Start of Block
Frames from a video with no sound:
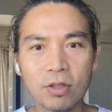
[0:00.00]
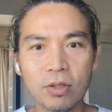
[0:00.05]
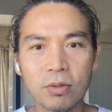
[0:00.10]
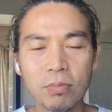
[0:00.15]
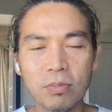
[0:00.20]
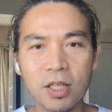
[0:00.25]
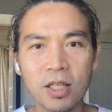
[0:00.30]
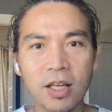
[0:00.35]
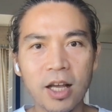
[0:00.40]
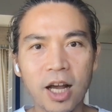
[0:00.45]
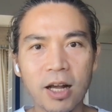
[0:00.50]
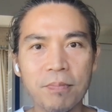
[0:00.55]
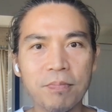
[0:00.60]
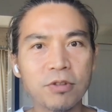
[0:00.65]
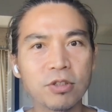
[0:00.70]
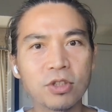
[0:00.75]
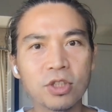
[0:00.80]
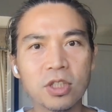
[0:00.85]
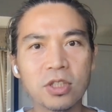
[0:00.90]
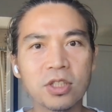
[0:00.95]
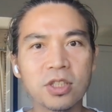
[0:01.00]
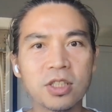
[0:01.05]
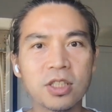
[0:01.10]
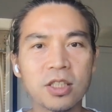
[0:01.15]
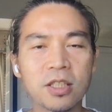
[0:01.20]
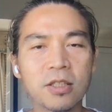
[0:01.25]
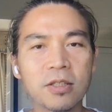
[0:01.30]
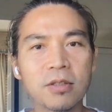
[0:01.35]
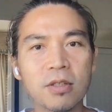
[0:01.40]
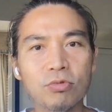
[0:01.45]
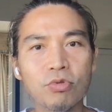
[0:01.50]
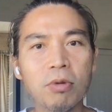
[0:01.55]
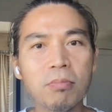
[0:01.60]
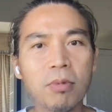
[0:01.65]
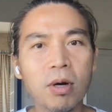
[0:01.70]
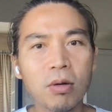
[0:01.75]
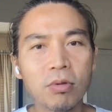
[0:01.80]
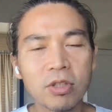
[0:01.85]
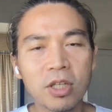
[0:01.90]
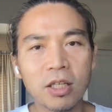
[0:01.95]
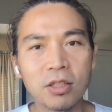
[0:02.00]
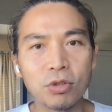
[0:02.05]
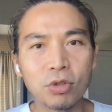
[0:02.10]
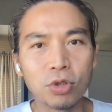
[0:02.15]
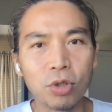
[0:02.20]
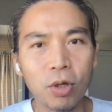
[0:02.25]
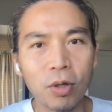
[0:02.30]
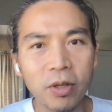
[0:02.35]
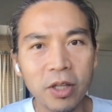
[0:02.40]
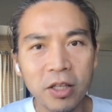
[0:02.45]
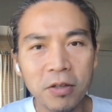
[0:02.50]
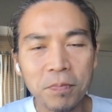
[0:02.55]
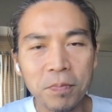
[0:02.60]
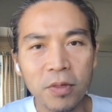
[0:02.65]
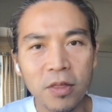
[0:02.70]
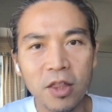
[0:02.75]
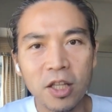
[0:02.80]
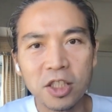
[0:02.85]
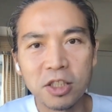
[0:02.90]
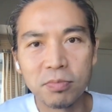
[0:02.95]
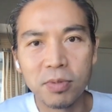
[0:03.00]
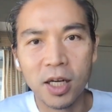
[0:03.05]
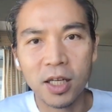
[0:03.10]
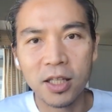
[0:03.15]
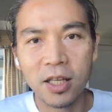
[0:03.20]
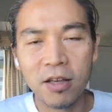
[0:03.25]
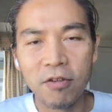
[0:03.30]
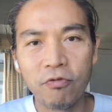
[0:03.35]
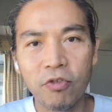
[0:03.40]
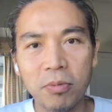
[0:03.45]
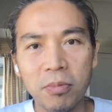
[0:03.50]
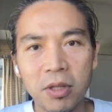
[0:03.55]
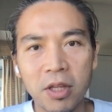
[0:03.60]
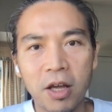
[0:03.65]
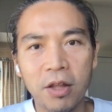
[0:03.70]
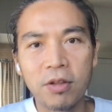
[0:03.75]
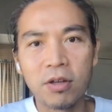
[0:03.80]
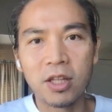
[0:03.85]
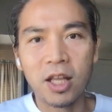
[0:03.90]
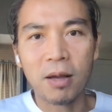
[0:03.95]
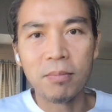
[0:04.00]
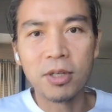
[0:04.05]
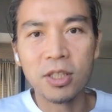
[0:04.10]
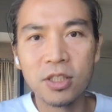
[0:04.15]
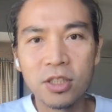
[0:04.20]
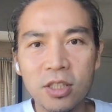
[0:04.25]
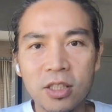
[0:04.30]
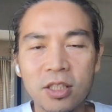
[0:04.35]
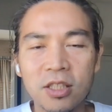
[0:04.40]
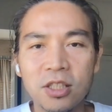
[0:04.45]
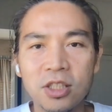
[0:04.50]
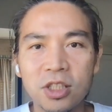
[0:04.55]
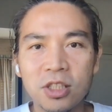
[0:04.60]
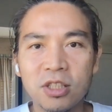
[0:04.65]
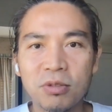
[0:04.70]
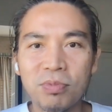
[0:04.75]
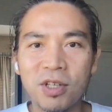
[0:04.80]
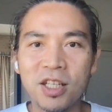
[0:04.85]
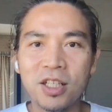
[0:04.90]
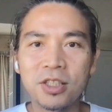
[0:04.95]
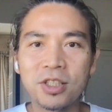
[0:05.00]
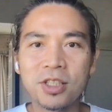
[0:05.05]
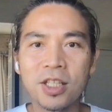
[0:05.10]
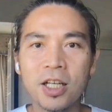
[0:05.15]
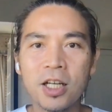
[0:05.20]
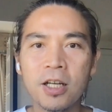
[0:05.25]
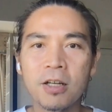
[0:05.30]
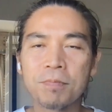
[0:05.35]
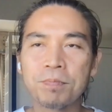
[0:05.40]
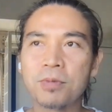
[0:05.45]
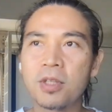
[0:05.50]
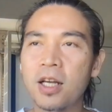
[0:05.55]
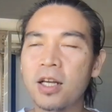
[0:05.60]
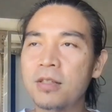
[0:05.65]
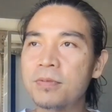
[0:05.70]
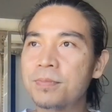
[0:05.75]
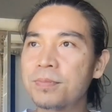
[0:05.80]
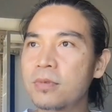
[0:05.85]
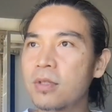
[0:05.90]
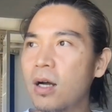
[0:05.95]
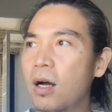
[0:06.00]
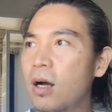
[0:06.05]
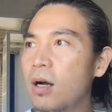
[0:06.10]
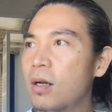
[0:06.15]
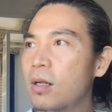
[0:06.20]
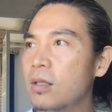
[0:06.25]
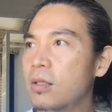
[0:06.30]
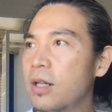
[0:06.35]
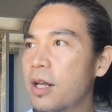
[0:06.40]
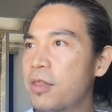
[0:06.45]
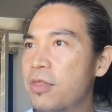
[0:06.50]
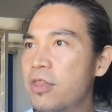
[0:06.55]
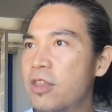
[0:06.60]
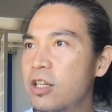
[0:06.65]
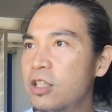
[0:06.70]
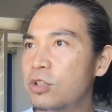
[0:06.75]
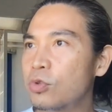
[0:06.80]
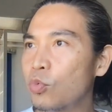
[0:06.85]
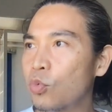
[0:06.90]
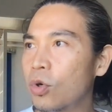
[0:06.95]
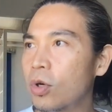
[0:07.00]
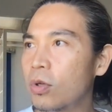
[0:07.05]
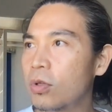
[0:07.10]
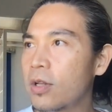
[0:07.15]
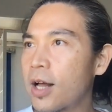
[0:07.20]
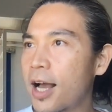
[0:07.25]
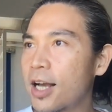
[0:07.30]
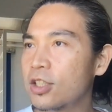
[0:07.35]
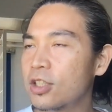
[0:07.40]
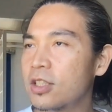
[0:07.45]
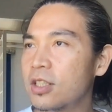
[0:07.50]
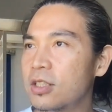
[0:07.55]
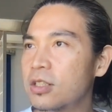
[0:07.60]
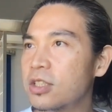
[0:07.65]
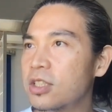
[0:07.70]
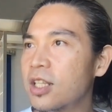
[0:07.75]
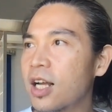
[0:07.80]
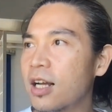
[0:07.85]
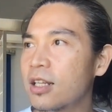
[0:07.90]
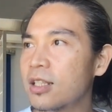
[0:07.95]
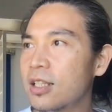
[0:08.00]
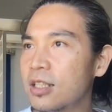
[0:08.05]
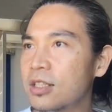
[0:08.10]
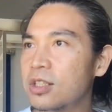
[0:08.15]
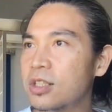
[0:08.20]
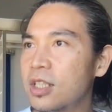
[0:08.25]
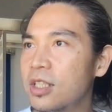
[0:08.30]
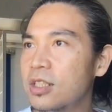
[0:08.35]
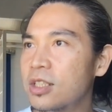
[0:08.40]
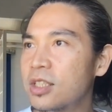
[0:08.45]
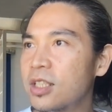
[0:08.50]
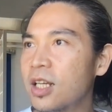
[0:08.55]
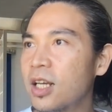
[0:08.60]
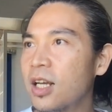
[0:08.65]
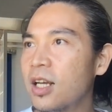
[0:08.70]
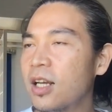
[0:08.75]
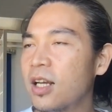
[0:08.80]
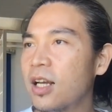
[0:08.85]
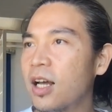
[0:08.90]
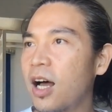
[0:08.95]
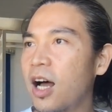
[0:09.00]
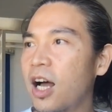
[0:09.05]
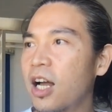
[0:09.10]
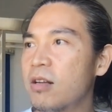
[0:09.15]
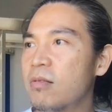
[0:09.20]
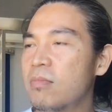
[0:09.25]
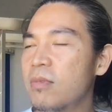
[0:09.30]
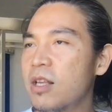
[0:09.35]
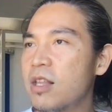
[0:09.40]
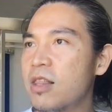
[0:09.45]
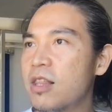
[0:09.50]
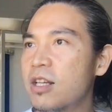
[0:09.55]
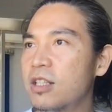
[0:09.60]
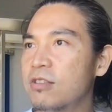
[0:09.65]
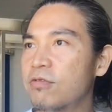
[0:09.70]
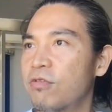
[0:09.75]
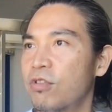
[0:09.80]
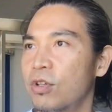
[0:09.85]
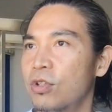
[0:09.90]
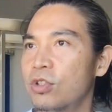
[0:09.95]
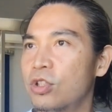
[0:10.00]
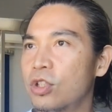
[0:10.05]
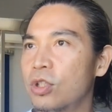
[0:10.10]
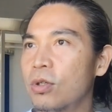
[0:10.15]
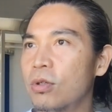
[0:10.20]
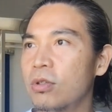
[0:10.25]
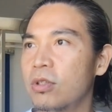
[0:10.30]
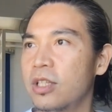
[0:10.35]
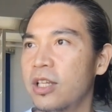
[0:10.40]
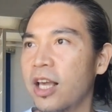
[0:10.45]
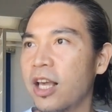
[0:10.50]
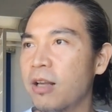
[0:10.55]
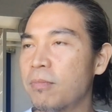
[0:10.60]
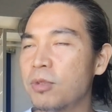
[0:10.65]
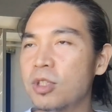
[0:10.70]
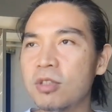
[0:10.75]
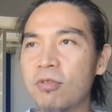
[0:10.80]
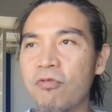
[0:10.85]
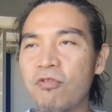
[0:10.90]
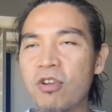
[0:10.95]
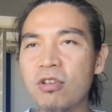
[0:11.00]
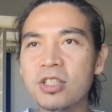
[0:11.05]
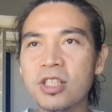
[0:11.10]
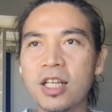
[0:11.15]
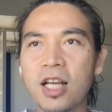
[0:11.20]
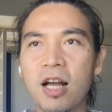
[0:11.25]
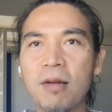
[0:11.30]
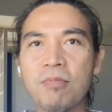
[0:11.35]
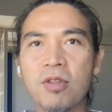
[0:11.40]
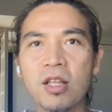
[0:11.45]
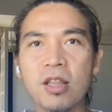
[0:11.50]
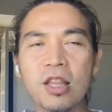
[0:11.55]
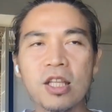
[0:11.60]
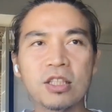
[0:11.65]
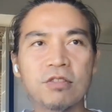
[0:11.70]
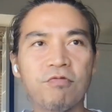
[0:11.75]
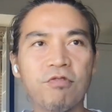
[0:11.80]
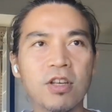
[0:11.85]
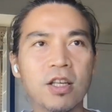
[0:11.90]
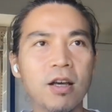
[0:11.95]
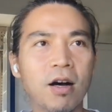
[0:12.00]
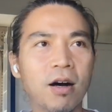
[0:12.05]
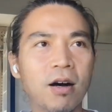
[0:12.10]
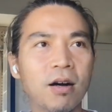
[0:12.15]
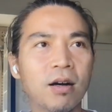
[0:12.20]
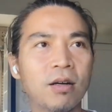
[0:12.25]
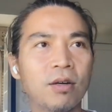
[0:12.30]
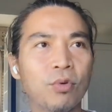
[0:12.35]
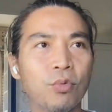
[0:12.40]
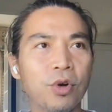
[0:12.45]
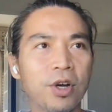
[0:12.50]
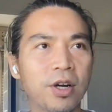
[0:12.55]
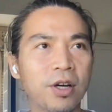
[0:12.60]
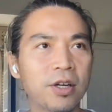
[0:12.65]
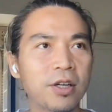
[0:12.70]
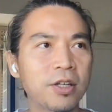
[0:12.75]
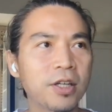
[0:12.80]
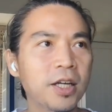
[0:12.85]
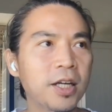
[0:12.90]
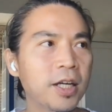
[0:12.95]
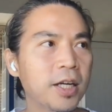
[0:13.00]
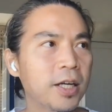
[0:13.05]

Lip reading: to me. I'm just remote controlling this body from another dimension, this space, and this world actually does not exist. I'm in this virtual game. It feels like I'm in this VR where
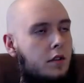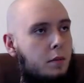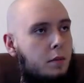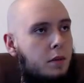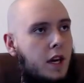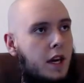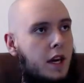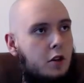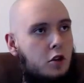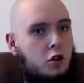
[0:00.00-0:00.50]

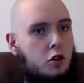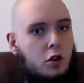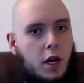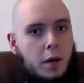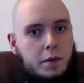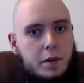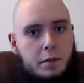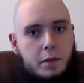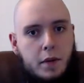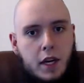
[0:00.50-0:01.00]
pH
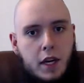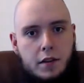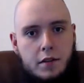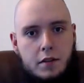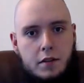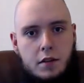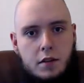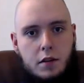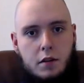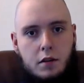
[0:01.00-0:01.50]
drops, it
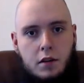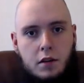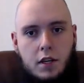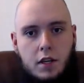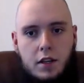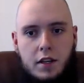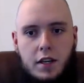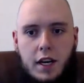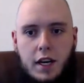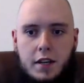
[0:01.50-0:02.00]
begins to
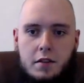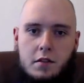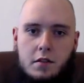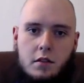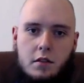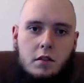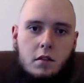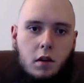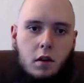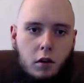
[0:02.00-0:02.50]

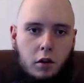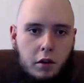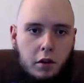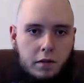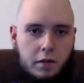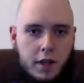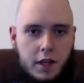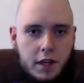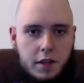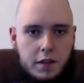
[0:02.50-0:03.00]
condense all
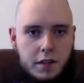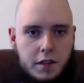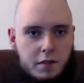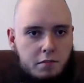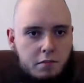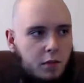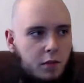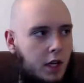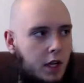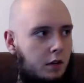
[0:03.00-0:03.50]
of
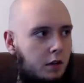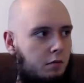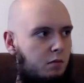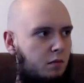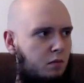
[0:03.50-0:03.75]
these like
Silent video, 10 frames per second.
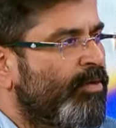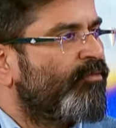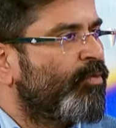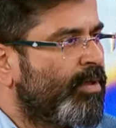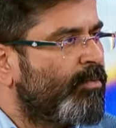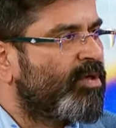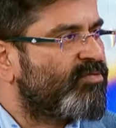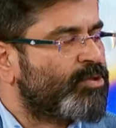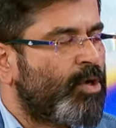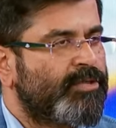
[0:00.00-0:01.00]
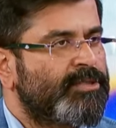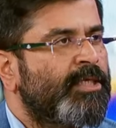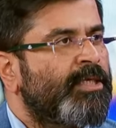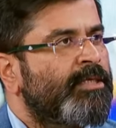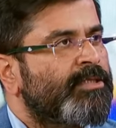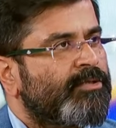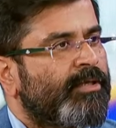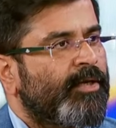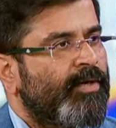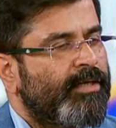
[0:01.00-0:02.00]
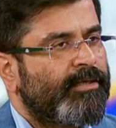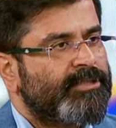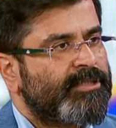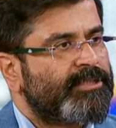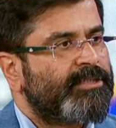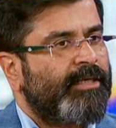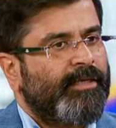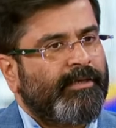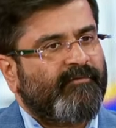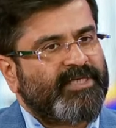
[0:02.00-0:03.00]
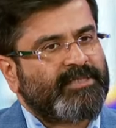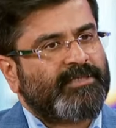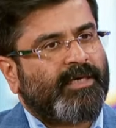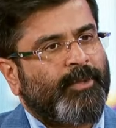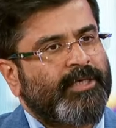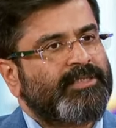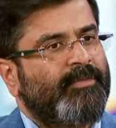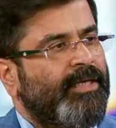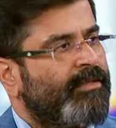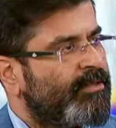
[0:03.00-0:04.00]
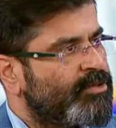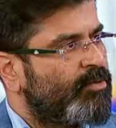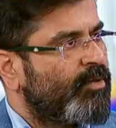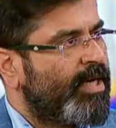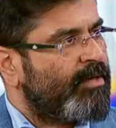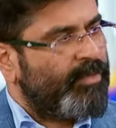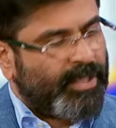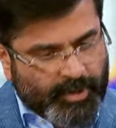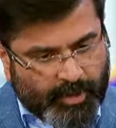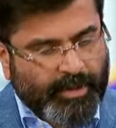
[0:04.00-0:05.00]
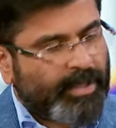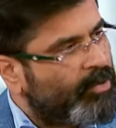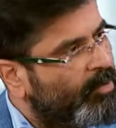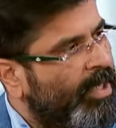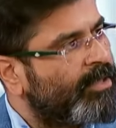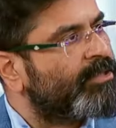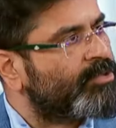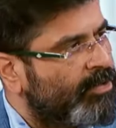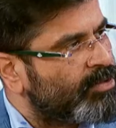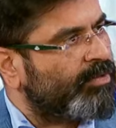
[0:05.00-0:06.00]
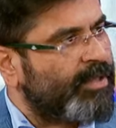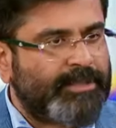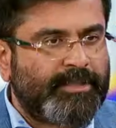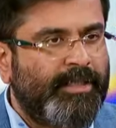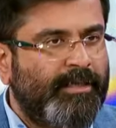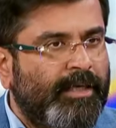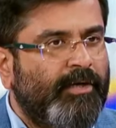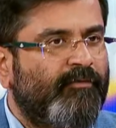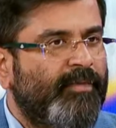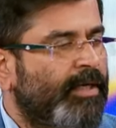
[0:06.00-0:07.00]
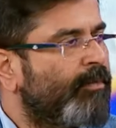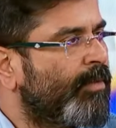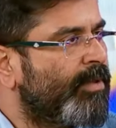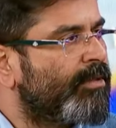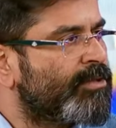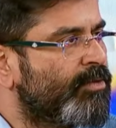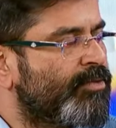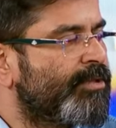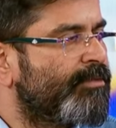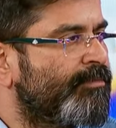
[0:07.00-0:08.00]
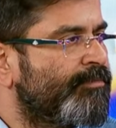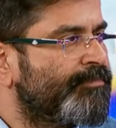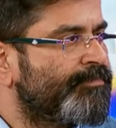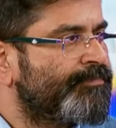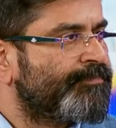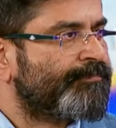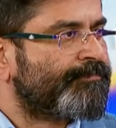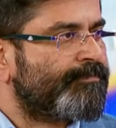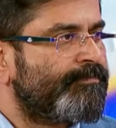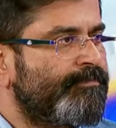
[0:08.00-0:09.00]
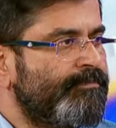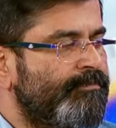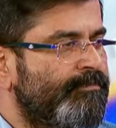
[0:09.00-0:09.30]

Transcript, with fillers: into few number of stocks. Mm. So the regulator is just telling investors that amongst the many things you look at, make sure that you look at this also. That's the intent of making public disclosure. Mm. And I think the onus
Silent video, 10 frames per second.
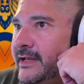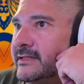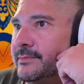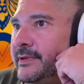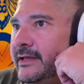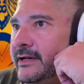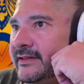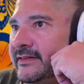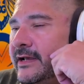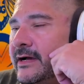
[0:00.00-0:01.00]
intubated
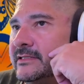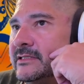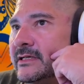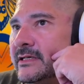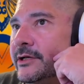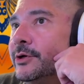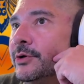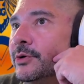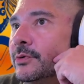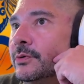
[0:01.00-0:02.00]
in the
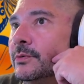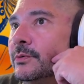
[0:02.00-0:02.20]
ICU,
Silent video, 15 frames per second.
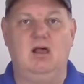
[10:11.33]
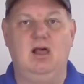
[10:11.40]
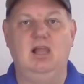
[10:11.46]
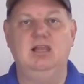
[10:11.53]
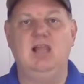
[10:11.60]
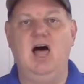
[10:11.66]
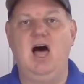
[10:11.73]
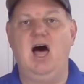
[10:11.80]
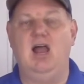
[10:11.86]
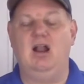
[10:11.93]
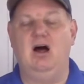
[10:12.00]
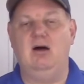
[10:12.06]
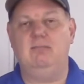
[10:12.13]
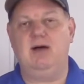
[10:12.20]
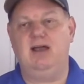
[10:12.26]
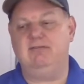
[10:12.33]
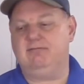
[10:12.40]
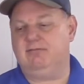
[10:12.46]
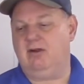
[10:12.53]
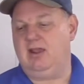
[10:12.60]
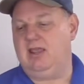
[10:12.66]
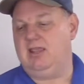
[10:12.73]
a lot on my
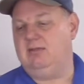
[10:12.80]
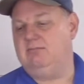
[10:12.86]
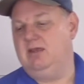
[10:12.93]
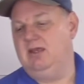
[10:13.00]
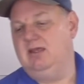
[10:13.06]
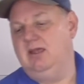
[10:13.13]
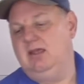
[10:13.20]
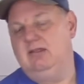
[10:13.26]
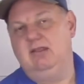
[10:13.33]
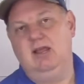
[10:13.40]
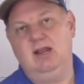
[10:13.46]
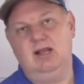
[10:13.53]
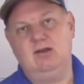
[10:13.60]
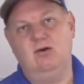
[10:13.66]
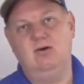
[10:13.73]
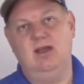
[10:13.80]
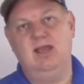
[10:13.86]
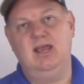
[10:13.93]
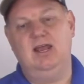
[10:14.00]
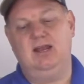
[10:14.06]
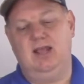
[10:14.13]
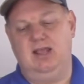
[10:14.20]
frame, then I go
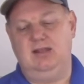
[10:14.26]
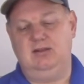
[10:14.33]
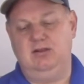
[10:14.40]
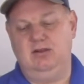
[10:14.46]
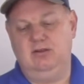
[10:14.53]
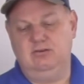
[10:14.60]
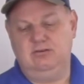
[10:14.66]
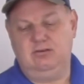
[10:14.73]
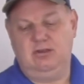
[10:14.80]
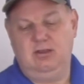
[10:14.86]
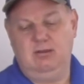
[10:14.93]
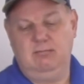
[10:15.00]
ahead and use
End of Block
INSTRUCTIONS FOR THE TASK. Every line above that holds the word "with" needs to be copied.

ANSWER TO THIS TASK.
Frames from a video with no sound:
Transcript, with fillers: into few number of stocks. Mm. So the regulator is just telling investors that amongst the many things you look at, make sure that you look at this also. That's the intent of making public disclosure. Mm. And I think the onus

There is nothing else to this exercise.